By looking at the type of transaction, let's calculate the number of frauds for each of these categories. We can do that simply by grouping on the type and fraud indicator and counting the rows.

Interesting to see here is, that there are only fraudulent activities for **CASH_OUT** and **TRANSFER** type.

In [None]:
df.groupby(['type', 'isFraud']).count()['step']

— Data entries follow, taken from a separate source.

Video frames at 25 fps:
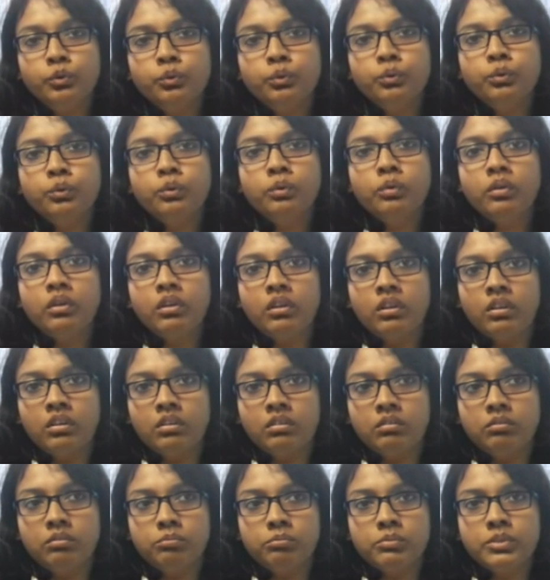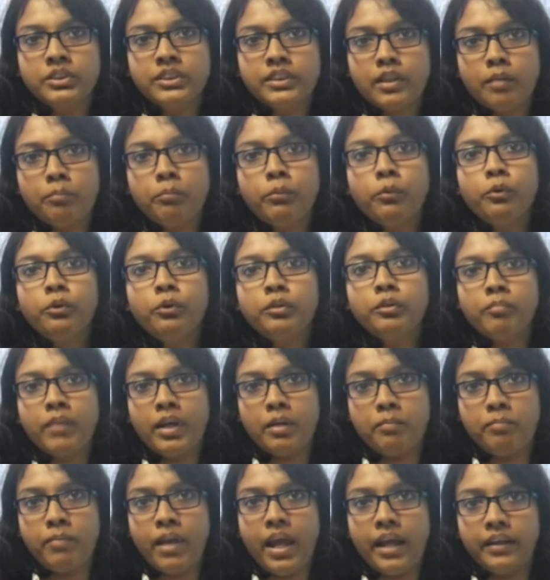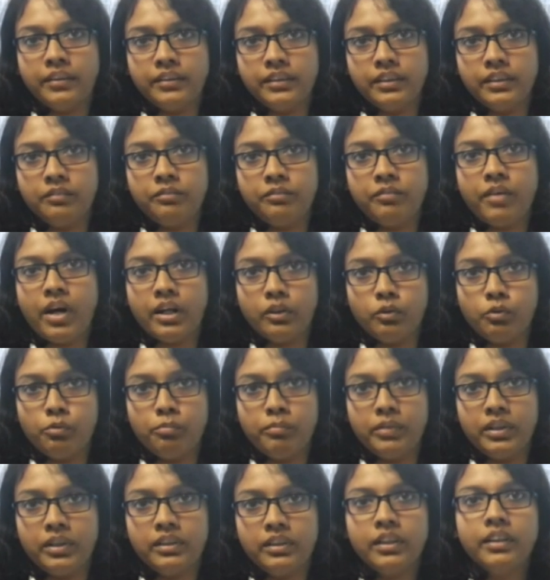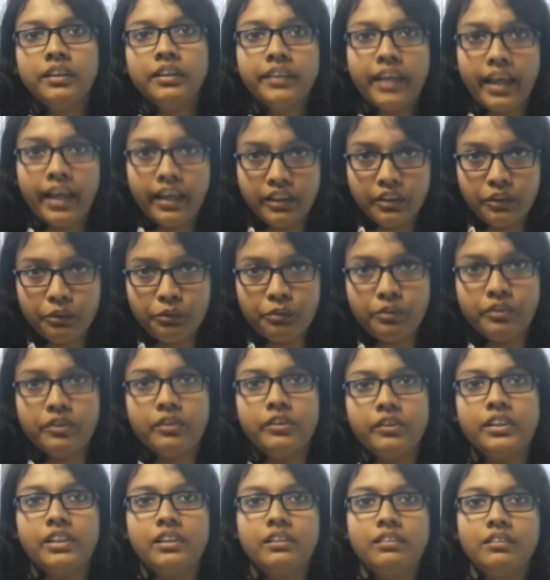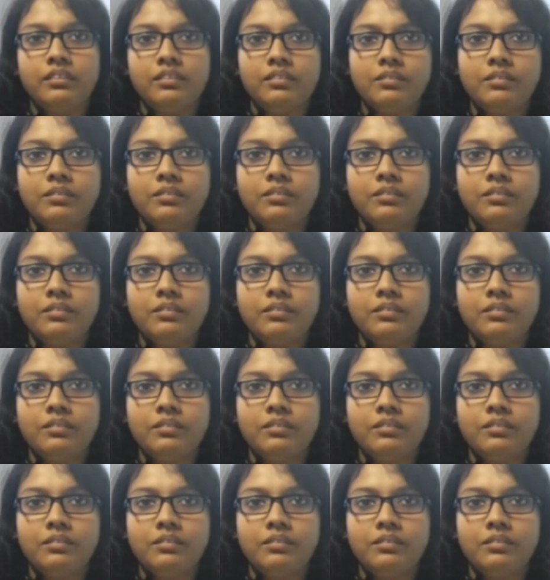to support my plaintiff argument. Thank you, Your Honor.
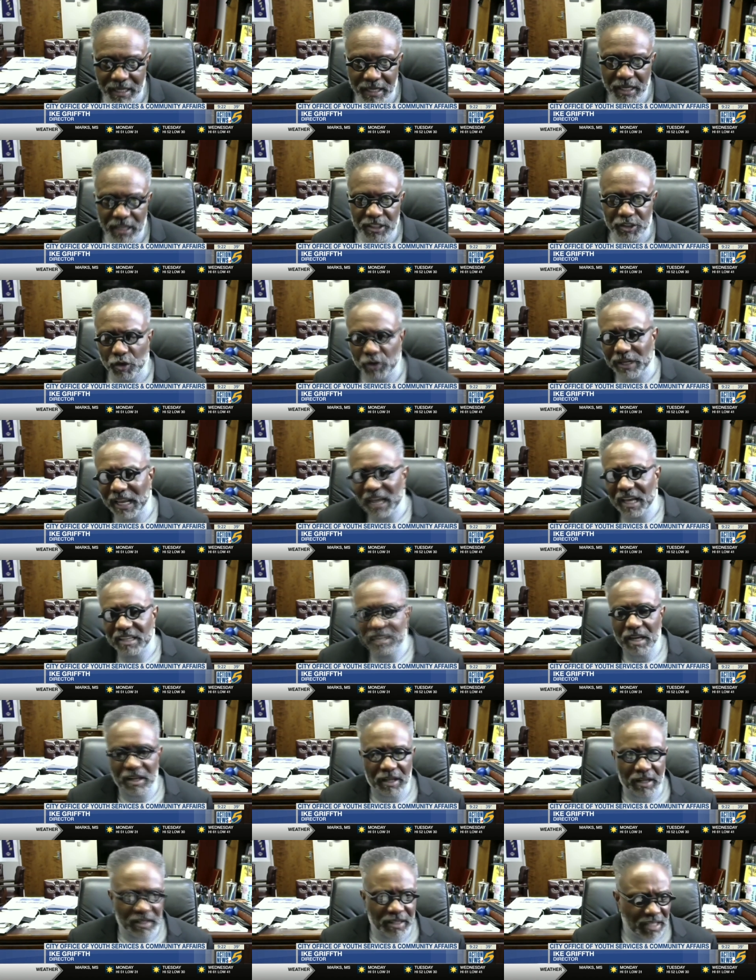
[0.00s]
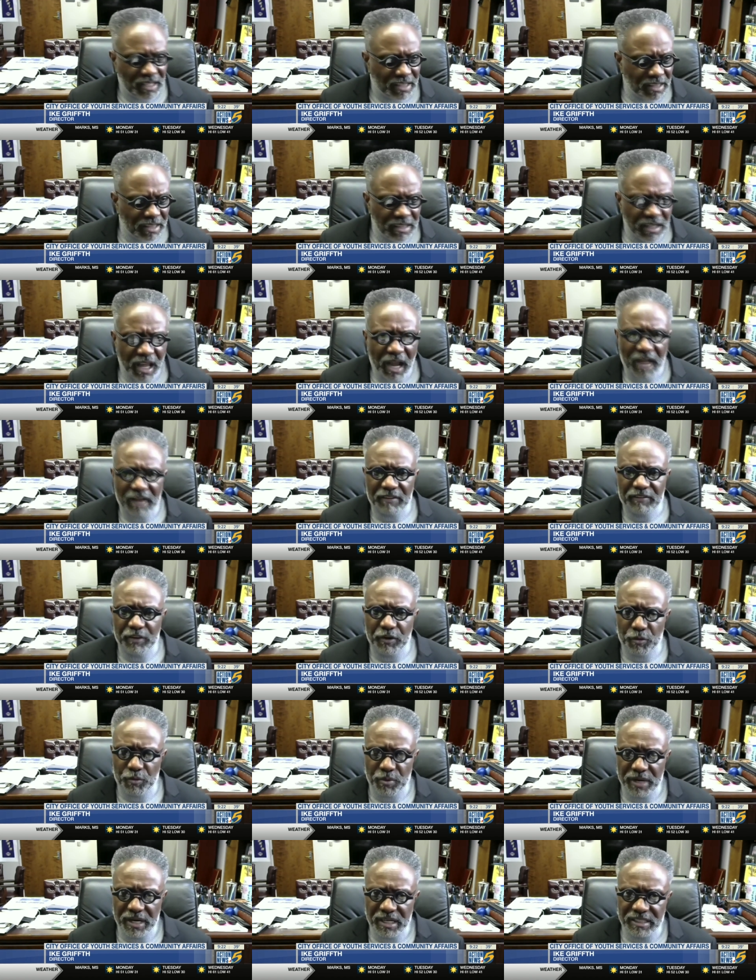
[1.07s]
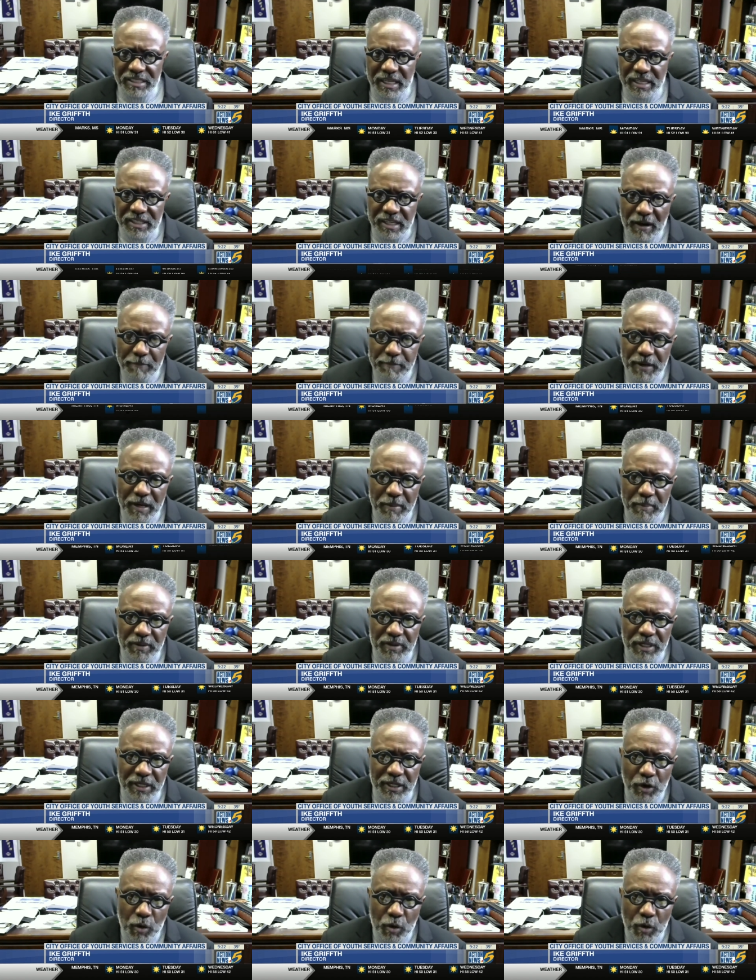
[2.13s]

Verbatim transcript: So there's a lot of careers that young people can go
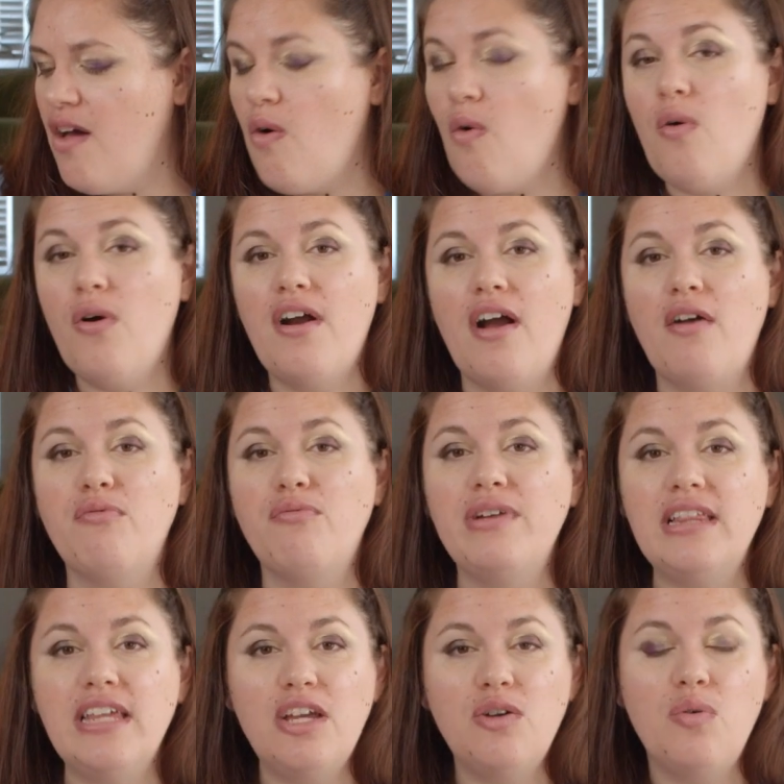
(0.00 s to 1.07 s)
Or a
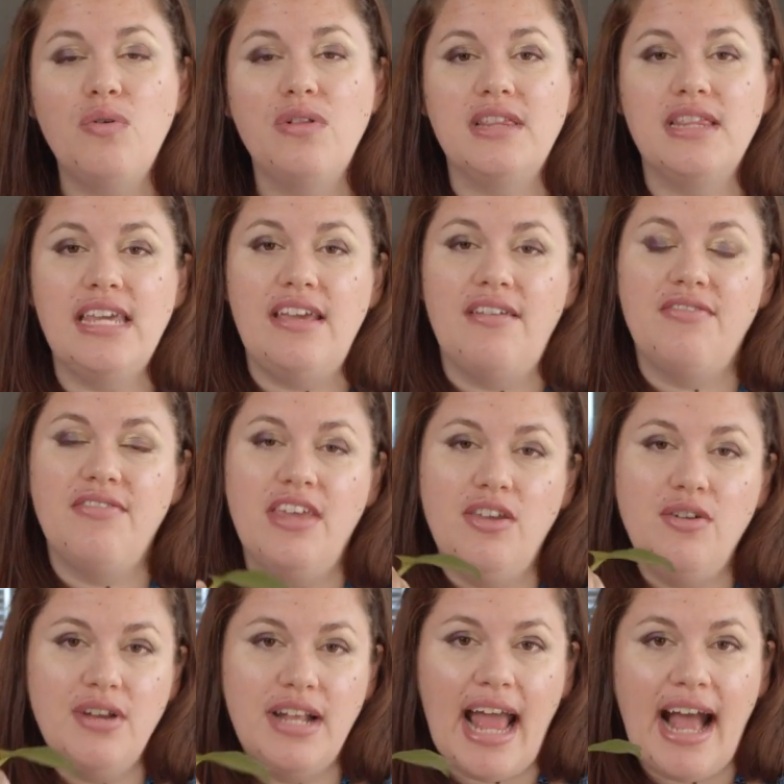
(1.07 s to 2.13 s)
really cool leaf that you
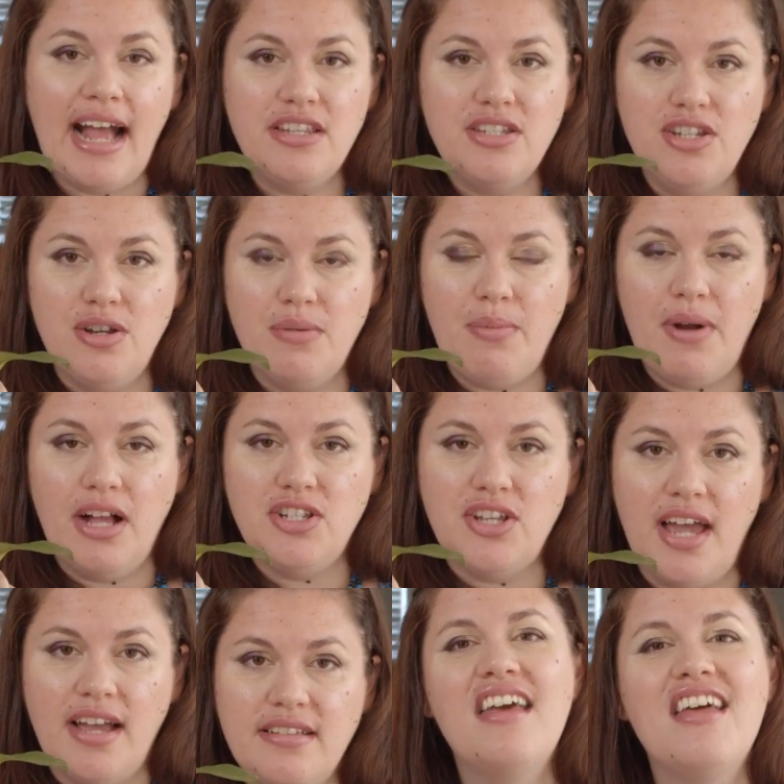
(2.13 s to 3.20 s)
could add to your
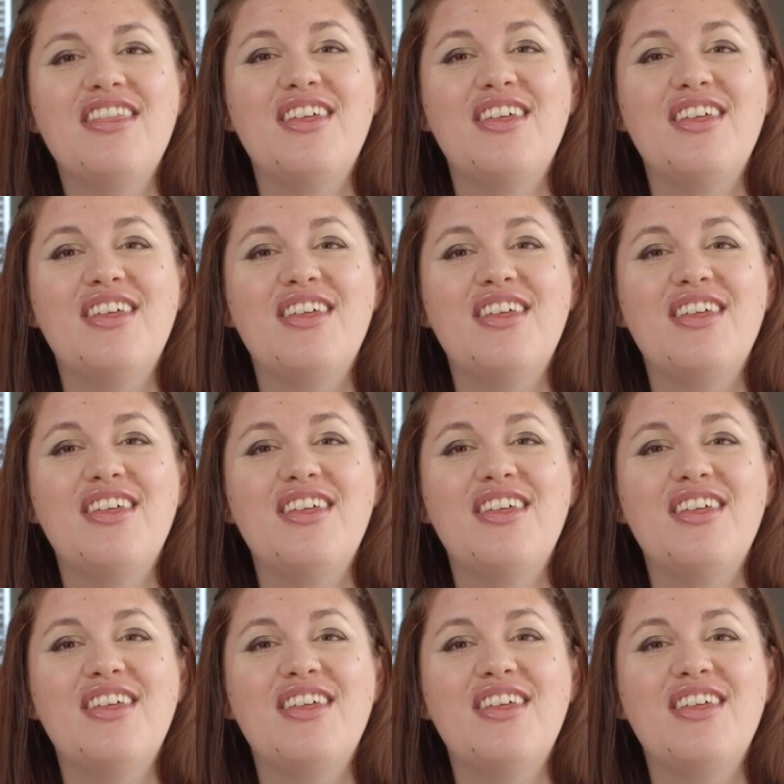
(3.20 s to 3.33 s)
project.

From here on, we will work with subsamples of the data, since the dataframe is quite large and we want the kernel to be fast.

In [None]:
df = df.sample(int(5e5))

By looking at boxplots for amount, fraudulent activities tend to have larger amounts.

In [None]:
plt.figure(figsize=(12,8))
sns.boxplot(x = 'isFraud', y = 'amount', data = df[df.amount < 1e5])

In [None]:
plt.figure(figsize=(12,8))
sns.boxplot(hue = 'isFraud', x = 'type', y = 'amount', data = df[df.amount < 1e5])

In [None]:
plt.figure(figsize=(12,8))
sns.pairplot(df[['amount', 'oldbalanceOrg', 'oldbalanceDest', 'isFraud']], hue='isFraud')

In [None]:
from scipy.stats import probplot
fig = plt.figure()
ax = fig.add_subplot(111)

probplot(df['amount'], plot=ax)